Son dernier ouvrage, Genesis, m’a fait découvrir l’artiste et l’humain.

Sebastião Salgado est un photographe humaniste franco-brésilien qui invite à la réflexion, la critique et la dénonciation sociale. Son travail, très influencé par son passage par l’agence mythique Magnum Photos, est esthétique, pur, contrasté, noir et blanc, extrêmement évocateur. Il pose un regard à la fois magnifique et nécessaire sur le monde et ses maux.

Genesis est selon les propres mots de l’artiste “une ode visuelle à la majesté et à la fragilité de la Terre ; un avertissement de tout ce que nous courons le risque de perdre”. Pour l’achever, Salgado a effectué 32 voyages à travers le monde vierge, en passant entre autres par l’Antarctique, l’Amazonie, ou encore Madagascar, avec l’ambition de montrer des paysages, des animaux et des personnes qui ont pu échapper à l’influence du monde moderne. 

 

Forêts et savanes, jungles tropicales, déserts brûlants, montagnes, glaciers et îles solitaires où la Terre et ses habitants ressemblent à ce qu’ils étaient il y a des milliers d’années. Un rappel de ce que le monde a été… et risque de cesser d’être.

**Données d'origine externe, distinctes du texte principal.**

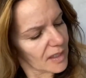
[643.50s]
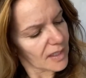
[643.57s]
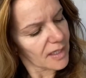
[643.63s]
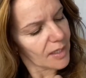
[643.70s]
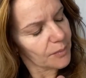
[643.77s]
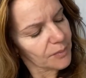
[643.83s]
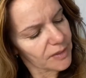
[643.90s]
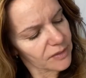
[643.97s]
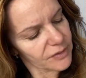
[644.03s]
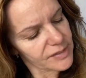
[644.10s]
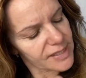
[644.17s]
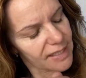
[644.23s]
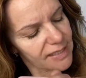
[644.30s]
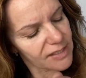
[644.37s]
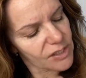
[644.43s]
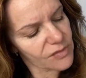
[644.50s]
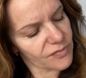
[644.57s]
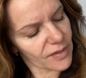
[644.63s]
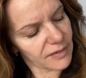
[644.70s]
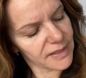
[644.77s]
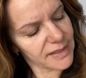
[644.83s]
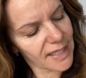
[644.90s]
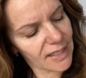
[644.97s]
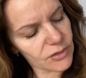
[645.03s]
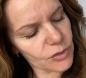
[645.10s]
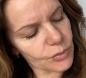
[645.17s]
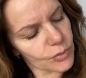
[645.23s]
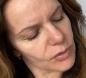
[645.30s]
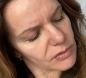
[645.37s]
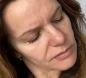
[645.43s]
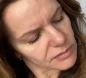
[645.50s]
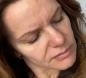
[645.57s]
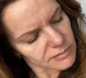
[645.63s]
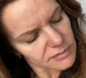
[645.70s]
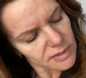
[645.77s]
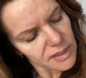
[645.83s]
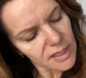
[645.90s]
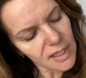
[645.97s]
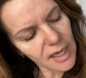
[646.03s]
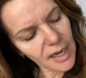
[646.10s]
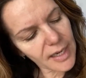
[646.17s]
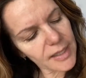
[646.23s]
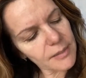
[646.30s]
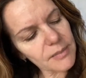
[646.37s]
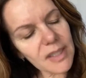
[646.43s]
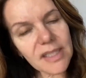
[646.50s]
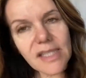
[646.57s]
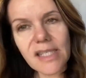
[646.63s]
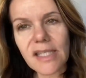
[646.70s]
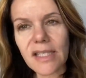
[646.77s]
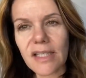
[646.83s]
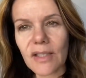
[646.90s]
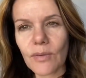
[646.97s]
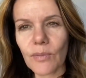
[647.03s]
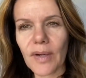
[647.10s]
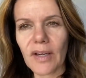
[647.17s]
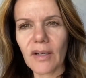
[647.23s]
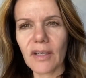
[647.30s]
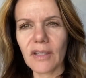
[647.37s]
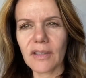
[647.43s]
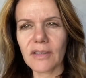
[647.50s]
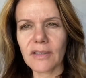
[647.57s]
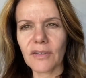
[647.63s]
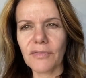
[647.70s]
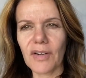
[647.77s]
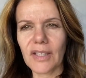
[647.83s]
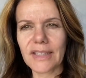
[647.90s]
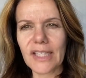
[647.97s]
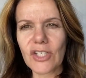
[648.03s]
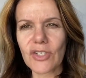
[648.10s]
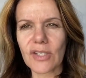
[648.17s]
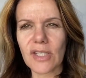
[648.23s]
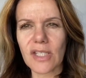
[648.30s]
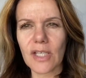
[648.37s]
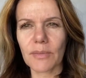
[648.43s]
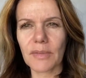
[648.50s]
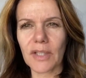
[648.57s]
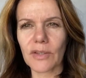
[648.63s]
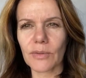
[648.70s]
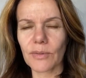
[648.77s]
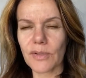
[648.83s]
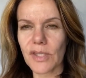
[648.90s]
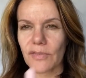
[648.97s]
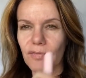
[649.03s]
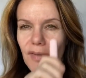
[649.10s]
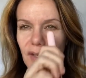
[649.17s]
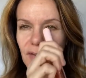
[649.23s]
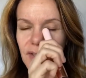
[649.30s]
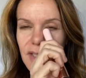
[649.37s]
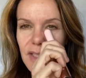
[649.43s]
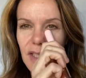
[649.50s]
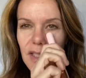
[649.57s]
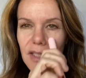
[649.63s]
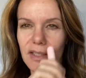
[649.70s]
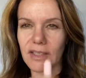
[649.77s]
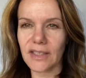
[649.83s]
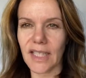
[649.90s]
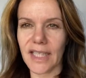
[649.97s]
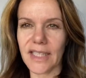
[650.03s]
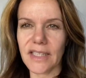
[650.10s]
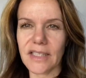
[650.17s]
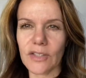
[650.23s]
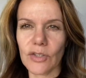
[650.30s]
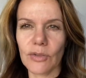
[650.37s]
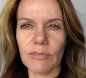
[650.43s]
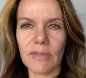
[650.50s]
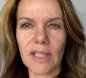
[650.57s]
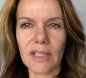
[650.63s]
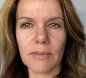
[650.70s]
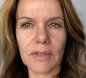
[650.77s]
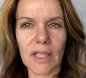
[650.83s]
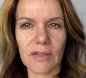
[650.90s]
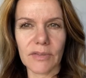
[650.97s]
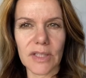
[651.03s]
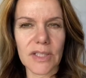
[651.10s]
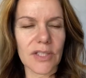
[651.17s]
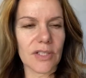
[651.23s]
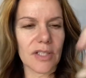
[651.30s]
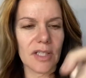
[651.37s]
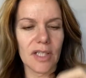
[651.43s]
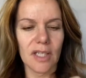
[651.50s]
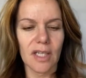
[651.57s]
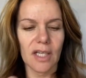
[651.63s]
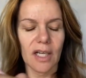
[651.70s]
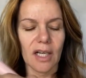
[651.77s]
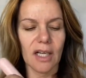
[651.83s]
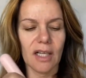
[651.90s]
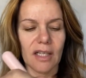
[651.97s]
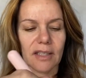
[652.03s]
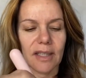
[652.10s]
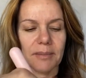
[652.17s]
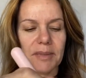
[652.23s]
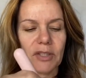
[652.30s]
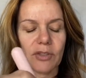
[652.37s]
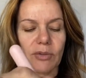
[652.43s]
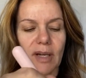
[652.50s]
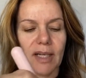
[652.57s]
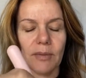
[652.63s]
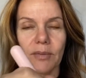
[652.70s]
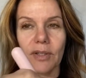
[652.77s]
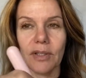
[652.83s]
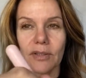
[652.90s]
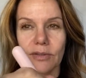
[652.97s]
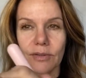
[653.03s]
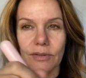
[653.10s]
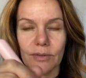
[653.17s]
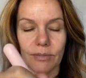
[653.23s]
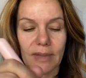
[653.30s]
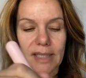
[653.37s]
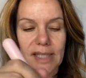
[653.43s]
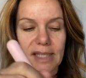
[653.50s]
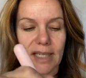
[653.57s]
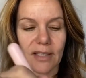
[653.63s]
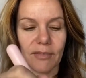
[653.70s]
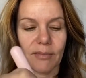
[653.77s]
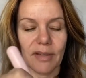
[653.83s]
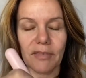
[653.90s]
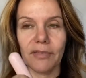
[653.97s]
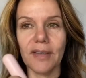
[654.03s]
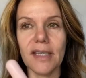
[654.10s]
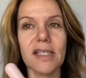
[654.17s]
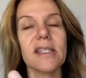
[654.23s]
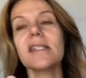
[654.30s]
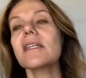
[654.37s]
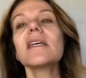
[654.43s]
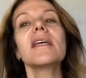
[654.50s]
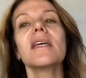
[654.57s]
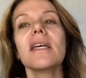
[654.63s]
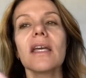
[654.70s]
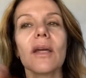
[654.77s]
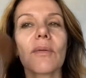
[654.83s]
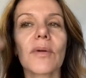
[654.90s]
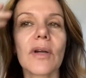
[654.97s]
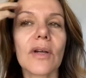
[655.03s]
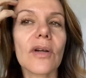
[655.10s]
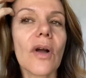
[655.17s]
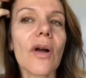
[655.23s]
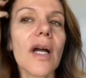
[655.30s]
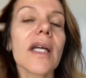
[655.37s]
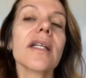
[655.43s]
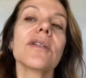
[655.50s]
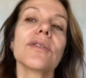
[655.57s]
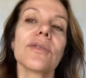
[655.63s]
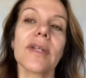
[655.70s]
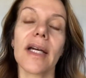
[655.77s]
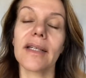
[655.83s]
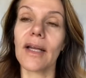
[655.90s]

And what it looks like, it's very natural. I am not seeing where the foundation is coming through. It's very uh, light to medium coverage. Uh, let me try, we're gonna do the right side of my face and we're gonna go ahead and do that.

L’artiste met le doigt sur la plaie et prouve que la photographie n’est pas seulement un art, mais aussi un outil de dénonciation, de réflexion et de mobilisation.

 

Pour les curieux, vous pouvez (re)découvrir l'oeuvre de l’artiste jusqu'au 30 juin au 
Musée de l'Homme de Paris. Une exposition qui commémore les 70 ans de la Déclaration
Universelle des Droits de l'Homme, signée au palais de Chaillot le 10 décembre 1948.